Yeah, I know what you mean. For me, the thing that things that contribute to a feeling of being out of control (1) part of me feels like that's who I really am so I can't/shouldn't fight it, (2) part of me feels like I want to do that thing, (3) I can't really predict when they will happen -- sometimes something like that will trigger me and other times not, (4) I think I really do have attentional issues that make it easy to get locked on to a thought the way a pitbull locks on to its prey, (5) it's often irrational, so I feel like it wouldn't do any good to try to reason with myself, and without reason what else could stop me but physical force, I wonder? (6) the feeling that it isn't me, or at least not everyday me gives me a feeling that I am out of touch with myself.

And other reasons, probably. But I have found the previous exercise is really helpful for all of those things. It doesn't necessarily address them directly, but I feel like it is like the swimming drills I love to do -- doing things differently or even awkwardly often makes you aware of things you are doing wrong much better than if someone told you you were wrong over and over again, if that makes sense?

I have always sort of struggled to identify and track my own thoughts and feelings. I think I always felt like my identity was a moving target. And I used to not care to understand myself, at least not actively. In fact, for a long time I felt like at least a part of me was actively trying to hide certain aspects of my identity from myself. Recently, though, I have realized how much I don't know, and it has started bothering me.

So these sorts of exercises are what I am working on in therapy currently. It's not super pleasant. Little things bother me that used to not, e.g. hopefully this is just a passing phase, but it really bothers me to think that other people know me better than I know me (especially when they say as much).

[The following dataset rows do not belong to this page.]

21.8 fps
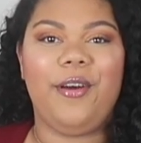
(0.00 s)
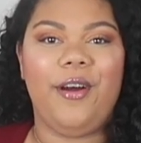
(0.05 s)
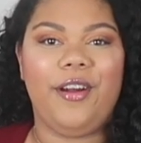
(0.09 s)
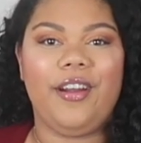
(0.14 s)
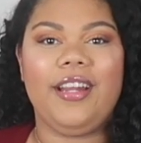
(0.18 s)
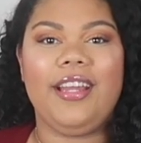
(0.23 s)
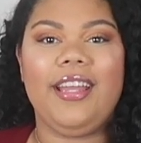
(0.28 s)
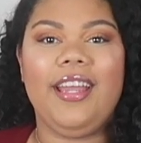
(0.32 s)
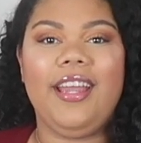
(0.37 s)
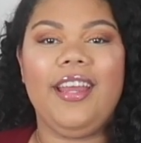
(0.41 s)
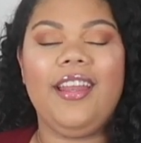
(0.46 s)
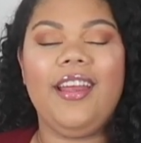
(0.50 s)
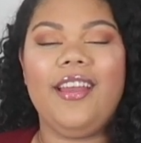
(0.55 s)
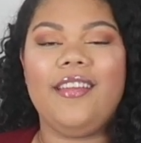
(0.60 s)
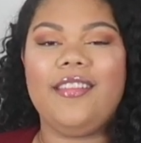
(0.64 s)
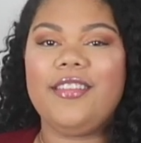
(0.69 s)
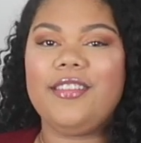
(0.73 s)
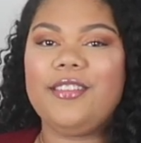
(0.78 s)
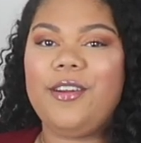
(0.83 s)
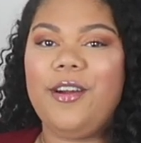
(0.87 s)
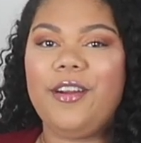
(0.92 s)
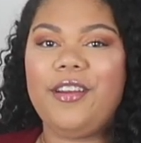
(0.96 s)
cardigan,
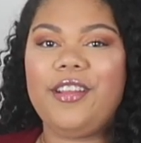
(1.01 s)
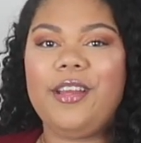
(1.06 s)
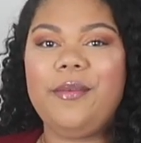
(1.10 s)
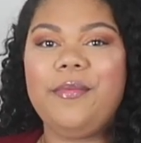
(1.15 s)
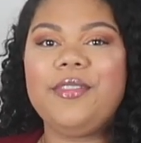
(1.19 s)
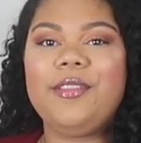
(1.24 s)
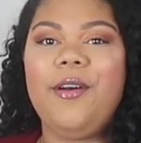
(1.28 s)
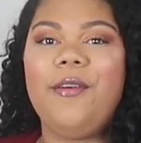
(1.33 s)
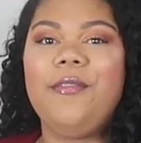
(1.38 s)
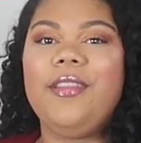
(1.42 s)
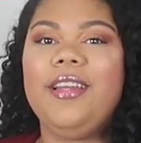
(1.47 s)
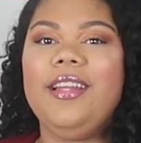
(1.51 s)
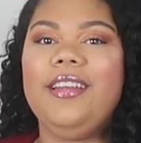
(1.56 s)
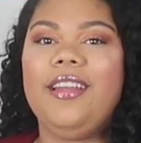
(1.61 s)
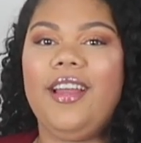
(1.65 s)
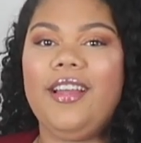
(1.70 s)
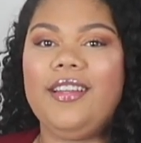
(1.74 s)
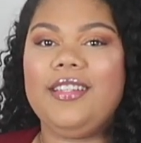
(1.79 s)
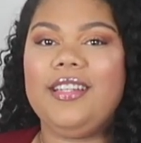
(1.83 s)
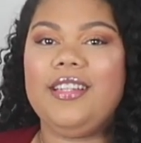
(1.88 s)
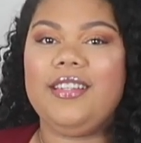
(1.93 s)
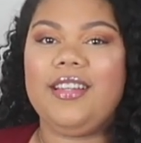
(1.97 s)
and this cardigan was only
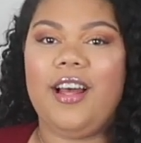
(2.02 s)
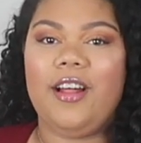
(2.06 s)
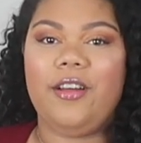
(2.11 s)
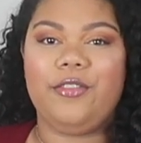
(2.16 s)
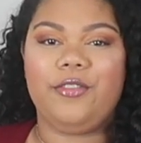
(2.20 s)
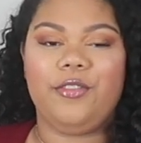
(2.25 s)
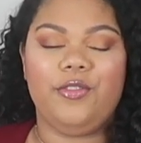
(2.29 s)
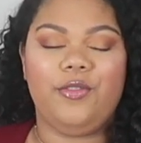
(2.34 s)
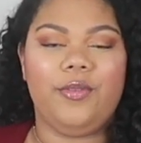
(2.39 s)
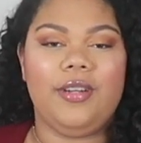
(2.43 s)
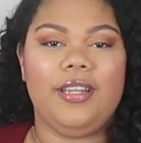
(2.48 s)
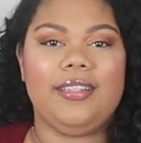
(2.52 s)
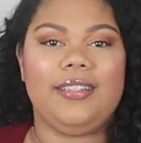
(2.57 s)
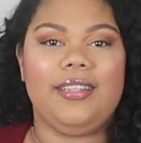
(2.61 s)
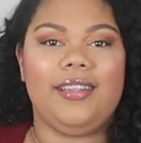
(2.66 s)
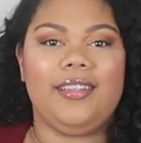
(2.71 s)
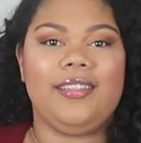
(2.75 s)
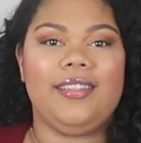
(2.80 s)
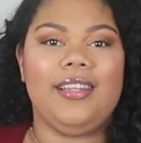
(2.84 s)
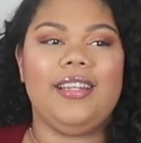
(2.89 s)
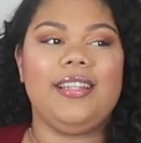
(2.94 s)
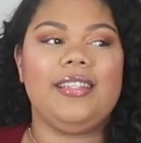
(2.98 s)

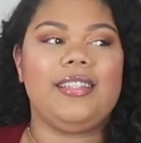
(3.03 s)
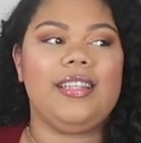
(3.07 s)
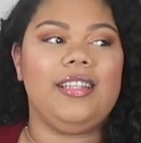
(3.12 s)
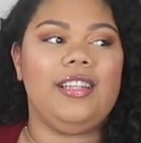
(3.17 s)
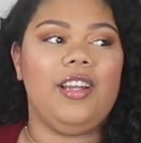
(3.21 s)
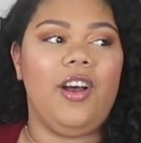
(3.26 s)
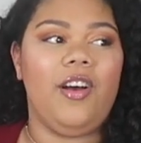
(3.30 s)
$19.26.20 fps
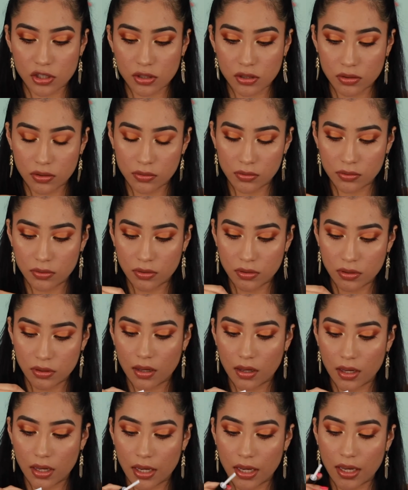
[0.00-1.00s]
glue
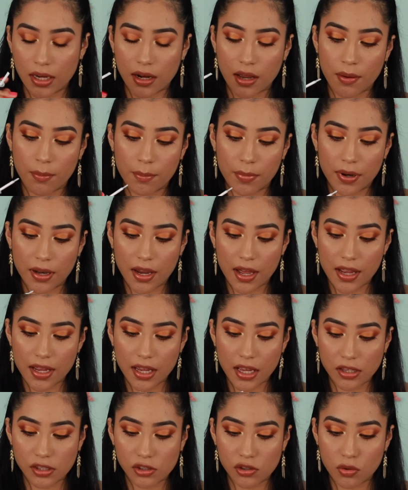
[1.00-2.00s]
and apply
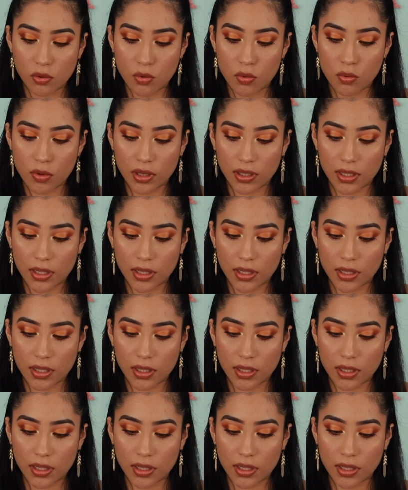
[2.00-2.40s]
it to the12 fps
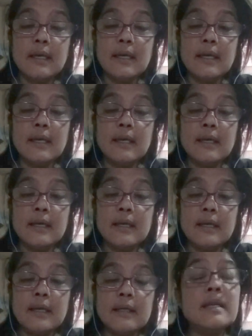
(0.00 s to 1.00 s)

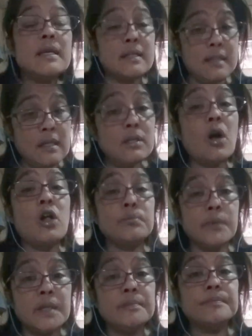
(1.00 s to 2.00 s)
And he did call
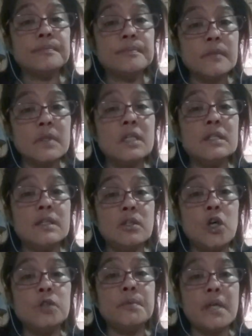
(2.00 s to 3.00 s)
me. He did
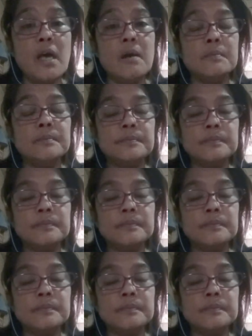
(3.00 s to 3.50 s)
call me out.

It's odd. I've always believed that if truth relative, or at least the perception of truth is. But in order to maintain the belief that I am connecting to some basic truths about myself, I have had to believe that there are basic truths about me -- things that are true about me no matter what the situation, even if I close my eyes to them, even if we all agree to pretend they don't exist. And that is starting to seem more "true" to me than my previous beliefs about myself. Because even if I ignore them or convince myself that these little "secrets" about me don't matter, they're still there. And they affect me and my life in ways that I am still hazy about. And I think that's a major reason why it has traditionally been hard for me to learn from experience -- why I have historically kept making the same mistakes over and over again. To the extent that I have deluded myself about who I am, I have also remained willfully ignorant of the causes to a lot of the effects I experience.

This must be true for almost everyone, I imagine. And maybe it is disturbing for everyone -- for empaths because they have such a strong sense of identity that may or may not encompass all actual truths about themselves. For someone like me, the disturbing part about not knowing myself is the lack of control I feel and the sense that others can exploit that knowledge gap against me.

Maybe this is how we get sociopaths to care about things that they don't naturally care about?